ABOUT THIS EXERCISE -
Each entry is to be repeated word for word, and the images are to be dropped.

Saved data entries:
========
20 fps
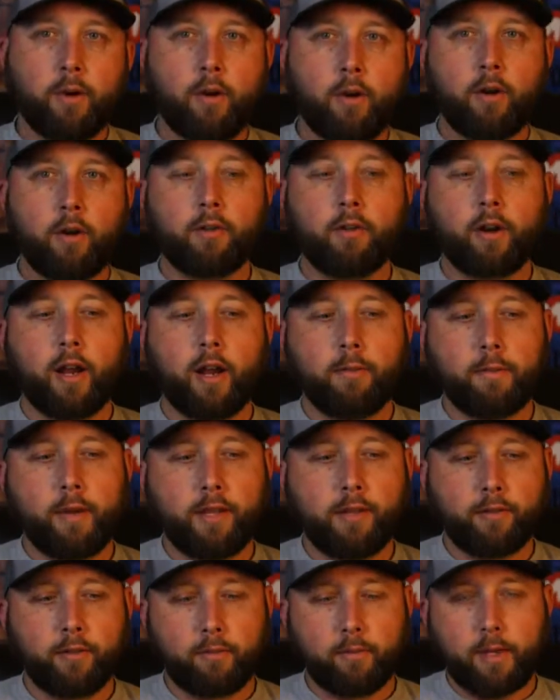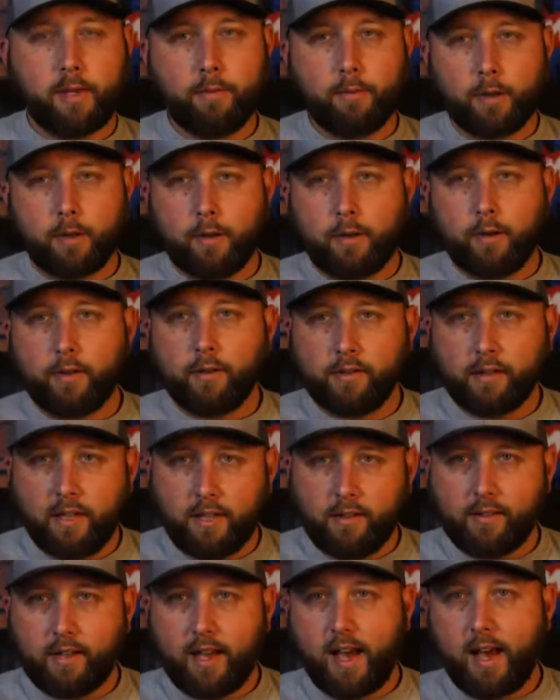on crankbaits for me because
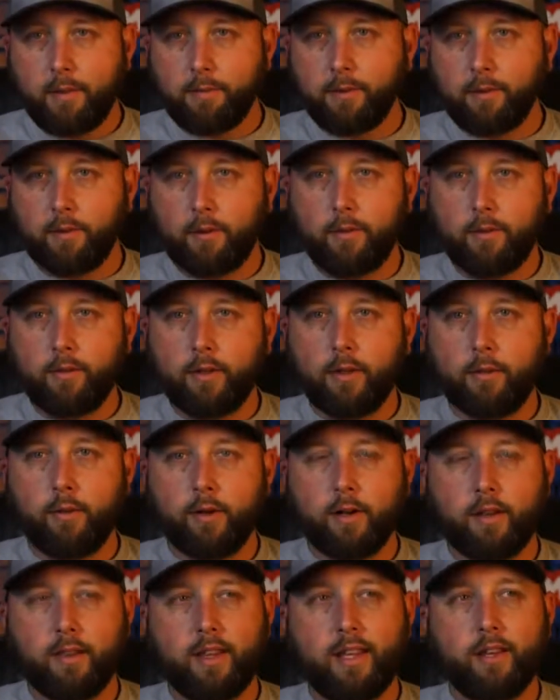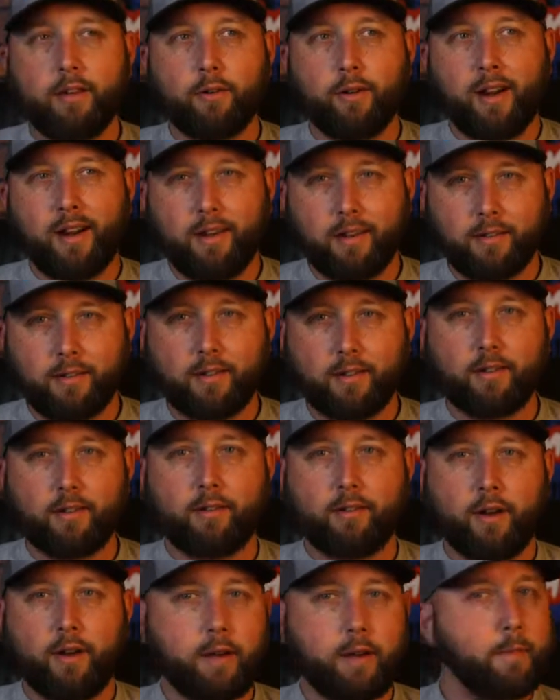it is absolutely one of the greatest
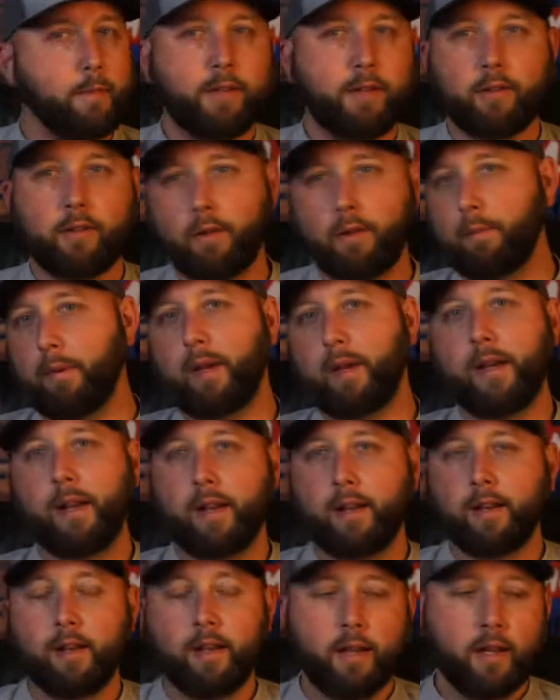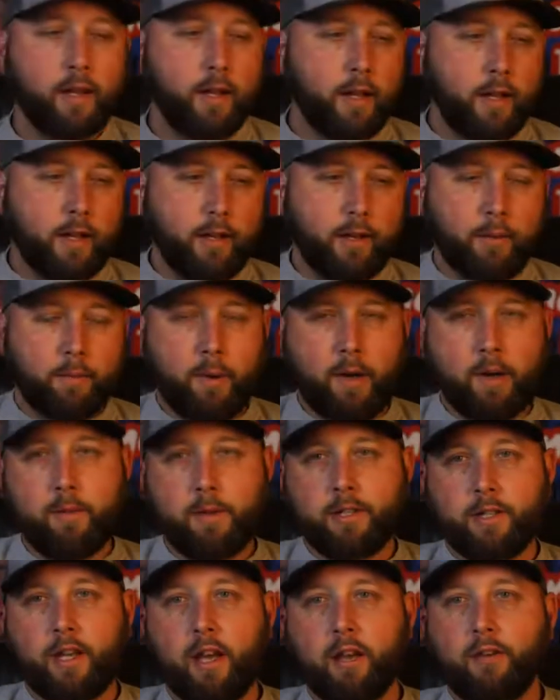crankbaits on the planet. You can pretty
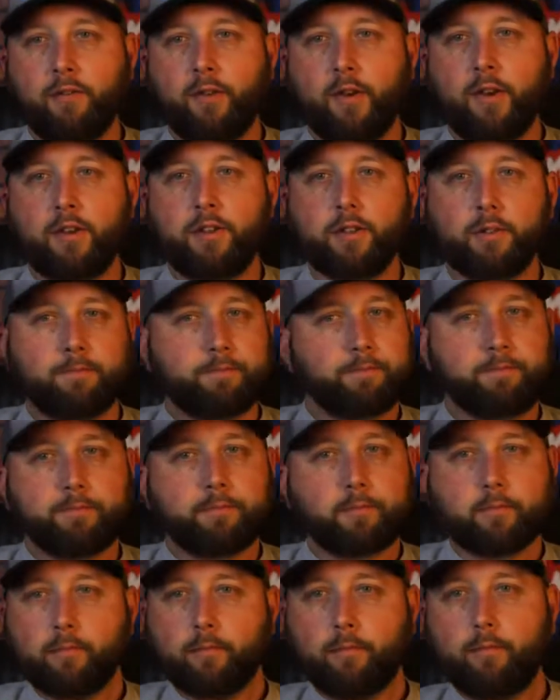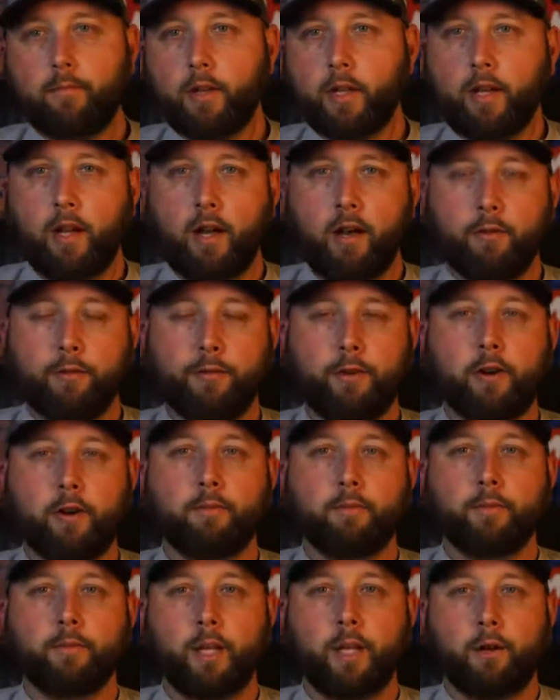much catch fish
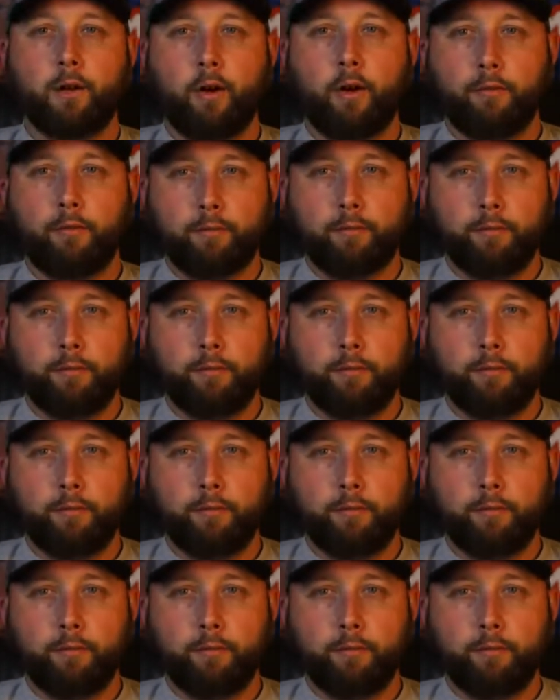from a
========
SOLUTION FOR THIS EXERCISE -
20 fps
on crankbaits for me because
it is absolutely one of the greatest
crankbaits on the planet. You can pretty
much catch fish
from a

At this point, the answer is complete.